• _WHAT YOU WILL DO_
What you write must be the lines from the one holding "[2.00-3.00s]" through the final line of the records below, reproduced exactly, minus the pictures.

[DATASET ENTRIES — start]

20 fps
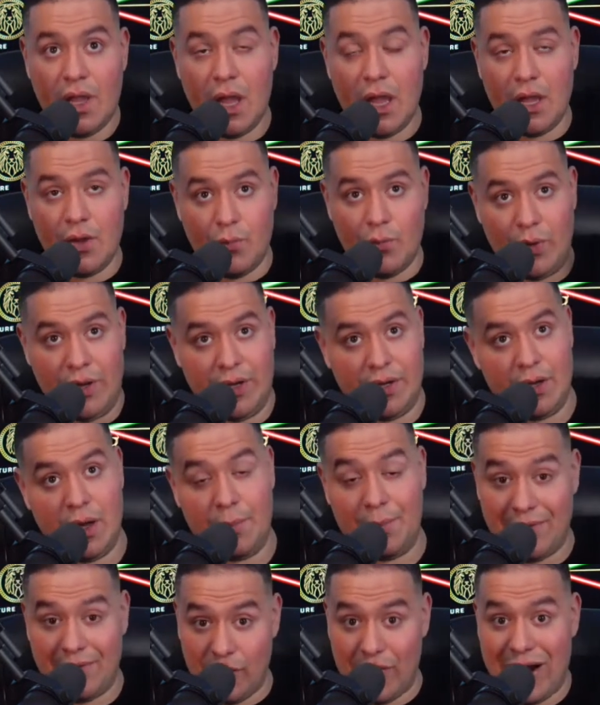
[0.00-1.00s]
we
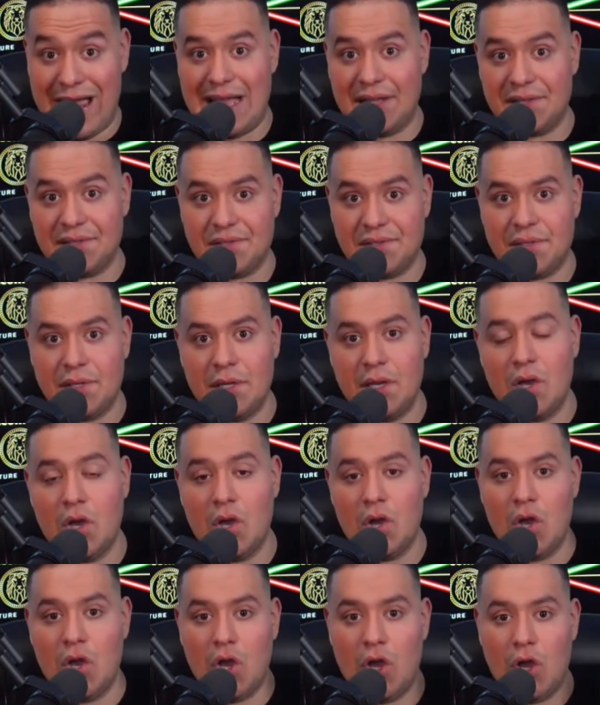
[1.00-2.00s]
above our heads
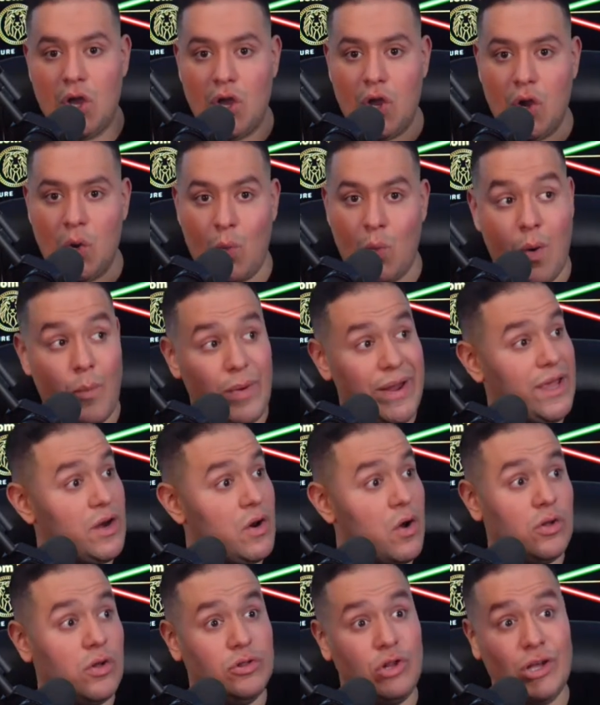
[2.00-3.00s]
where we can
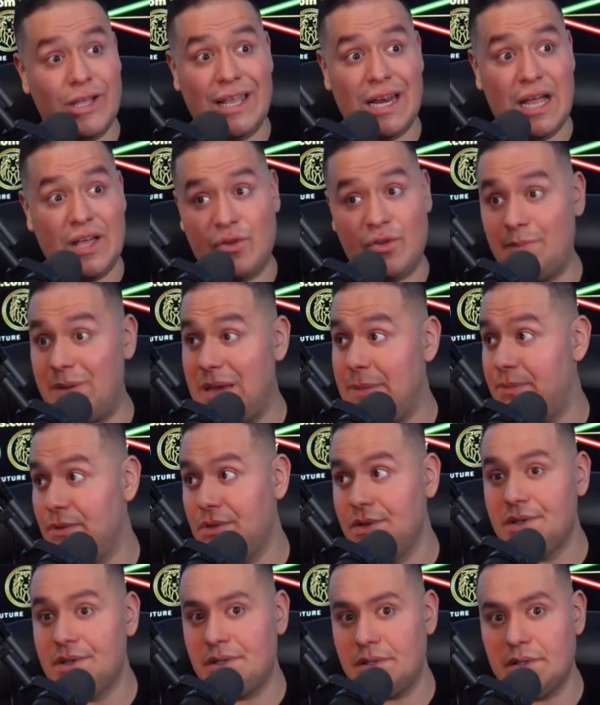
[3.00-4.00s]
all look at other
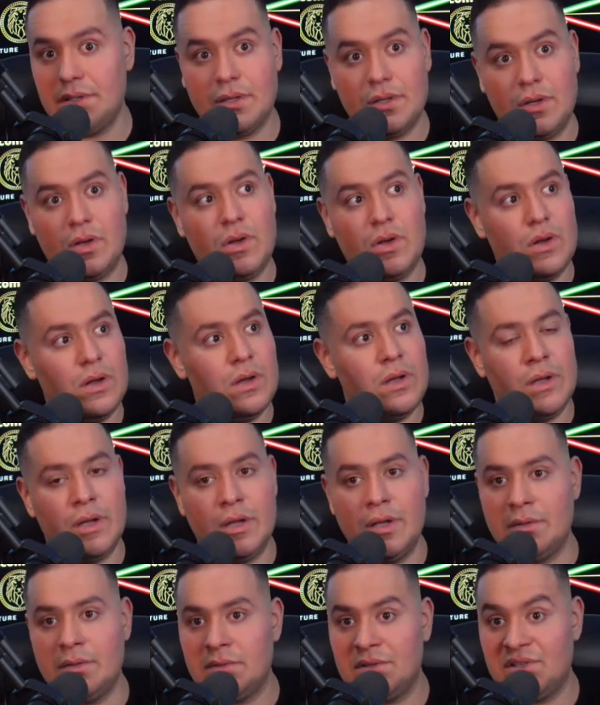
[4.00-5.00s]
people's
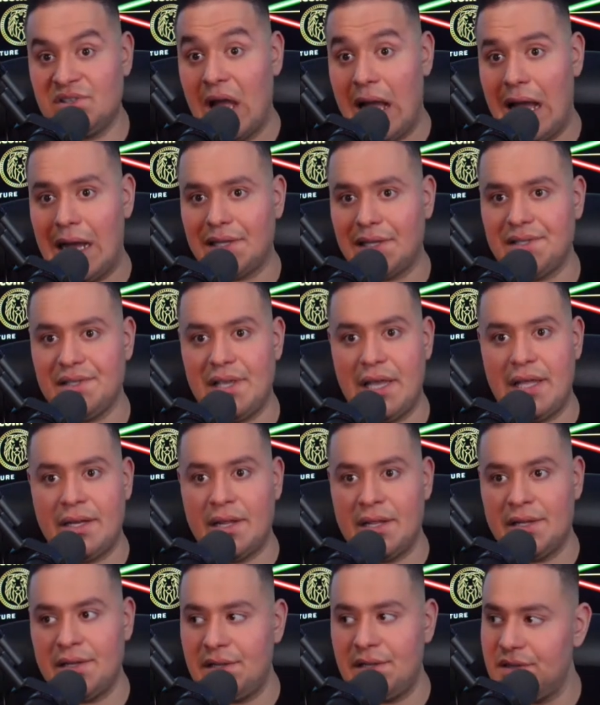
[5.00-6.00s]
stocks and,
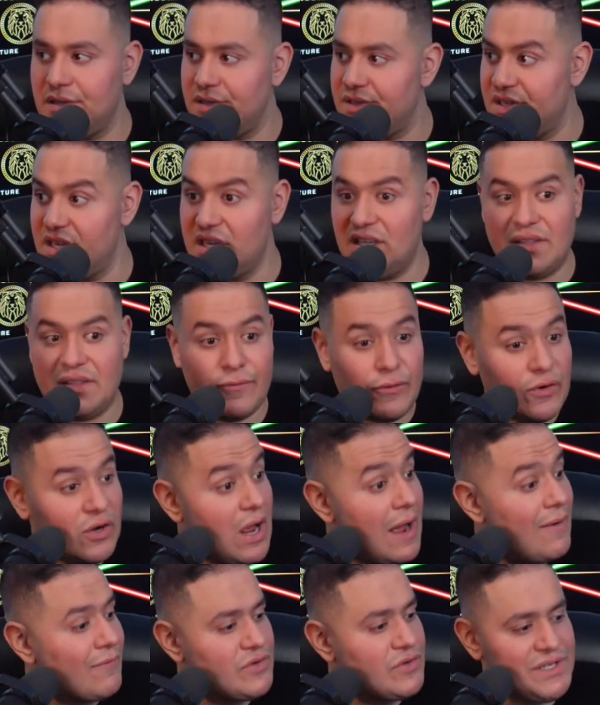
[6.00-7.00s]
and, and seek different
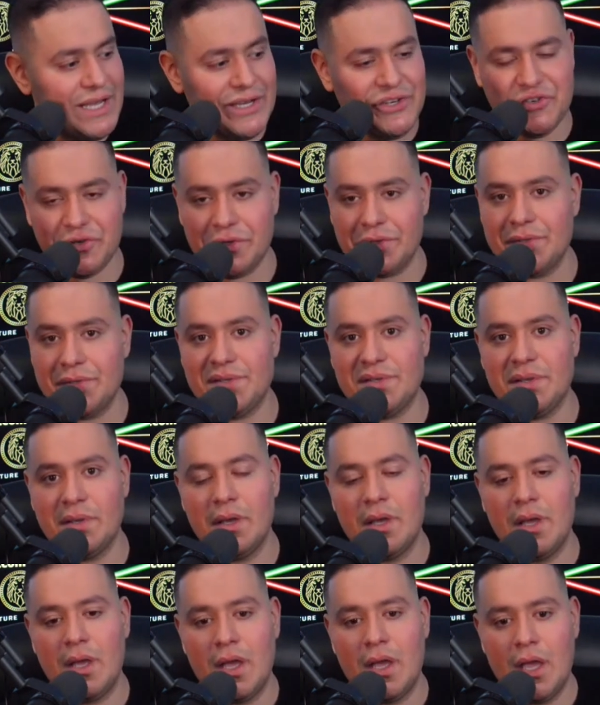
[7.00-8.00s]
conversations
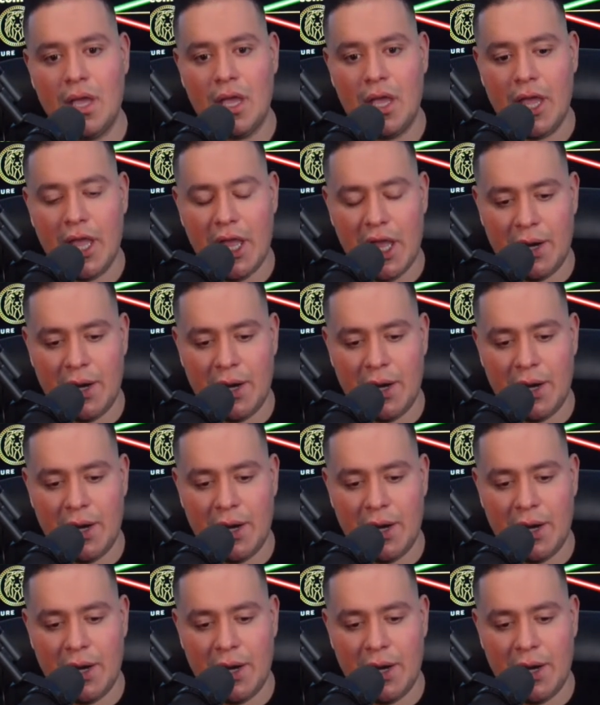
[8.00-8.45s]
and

[DATASET ENTRIES — finish]

• _REPLY_
[2.00-3.00s]
where we can
[3.00-4.00s]
all look at other
[4.00-5.00s]
people's
[5.00-6.00s]
stocks and,
[6.00-7.00s]
and, and seek different
[7.00-8.00s]
conversations
[8.00-8.45s]
and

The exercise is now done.